2. Customers see no reward for choosing a cheaper option:

The perverse other side of fixed rates is that the customer, who is charged up front with premiums, and who pays set amounts for the service coded doesn’t benefit from choosing a cheaper alternative.  Why would you care to find the physician charging 25% less for an equivalent service (because they found a faster or cheaper method of getting the same results)?  The answer is that people don’t — they don’t even know what the prices for the services are (even after they receive their EOB (Explanation of Benefits)

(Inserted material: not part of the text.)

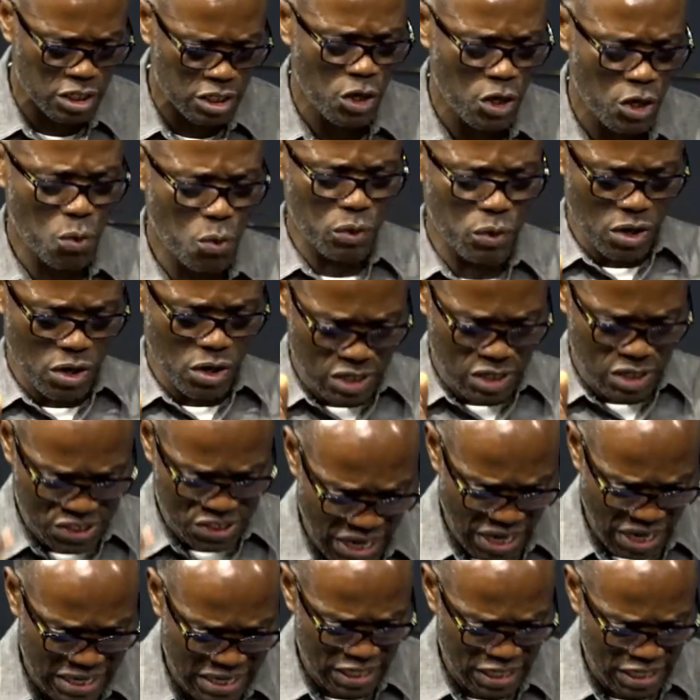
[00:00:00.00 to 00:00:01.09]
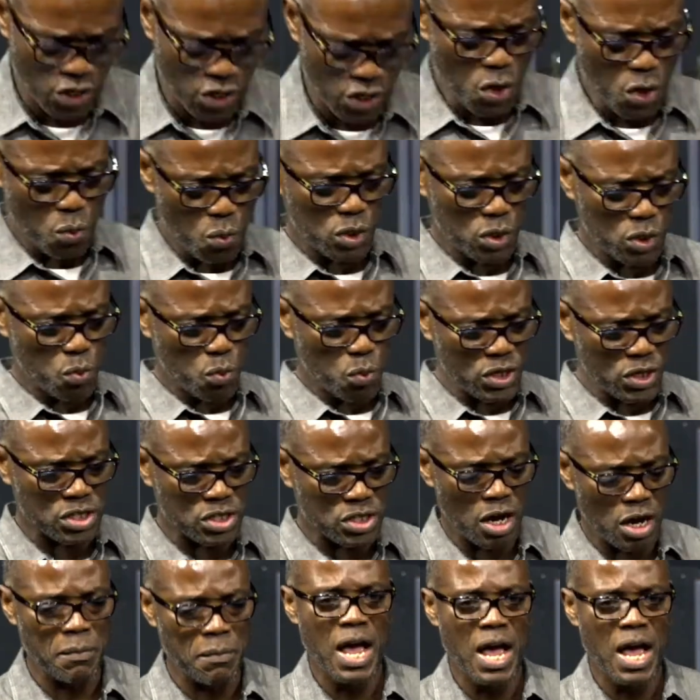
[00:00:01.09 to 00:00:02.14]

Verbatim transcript: with understanding, with wisdom,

3. Innovators who achieve better results up-front (and reduce the need for future services) reduce their own revenue:

I interviewed a hospital executive who dramatically reduced the rate of birth injuries occurring in their delivery rooms (they took their rate from 3-4 in 10,000 births to 0 over ~60,000 births).  By saving families the suffering related to their injured baby’s stay in the Neo-natal Intensive Care Unit (NICU), they were rewarded by a $5M cut in their reimbursement (because they did not need to deliver those services).  Rather than scaling these services, innovators who accomplish these higher quality revenue-reducing approaches face the wrath of hospital executives who need to stem the bleeding before it closes the entire facility.

In future posts, we’ll explore how RVUs and CPTs are set by committees and why this prevents higher value alternatives and has destroyed primary care.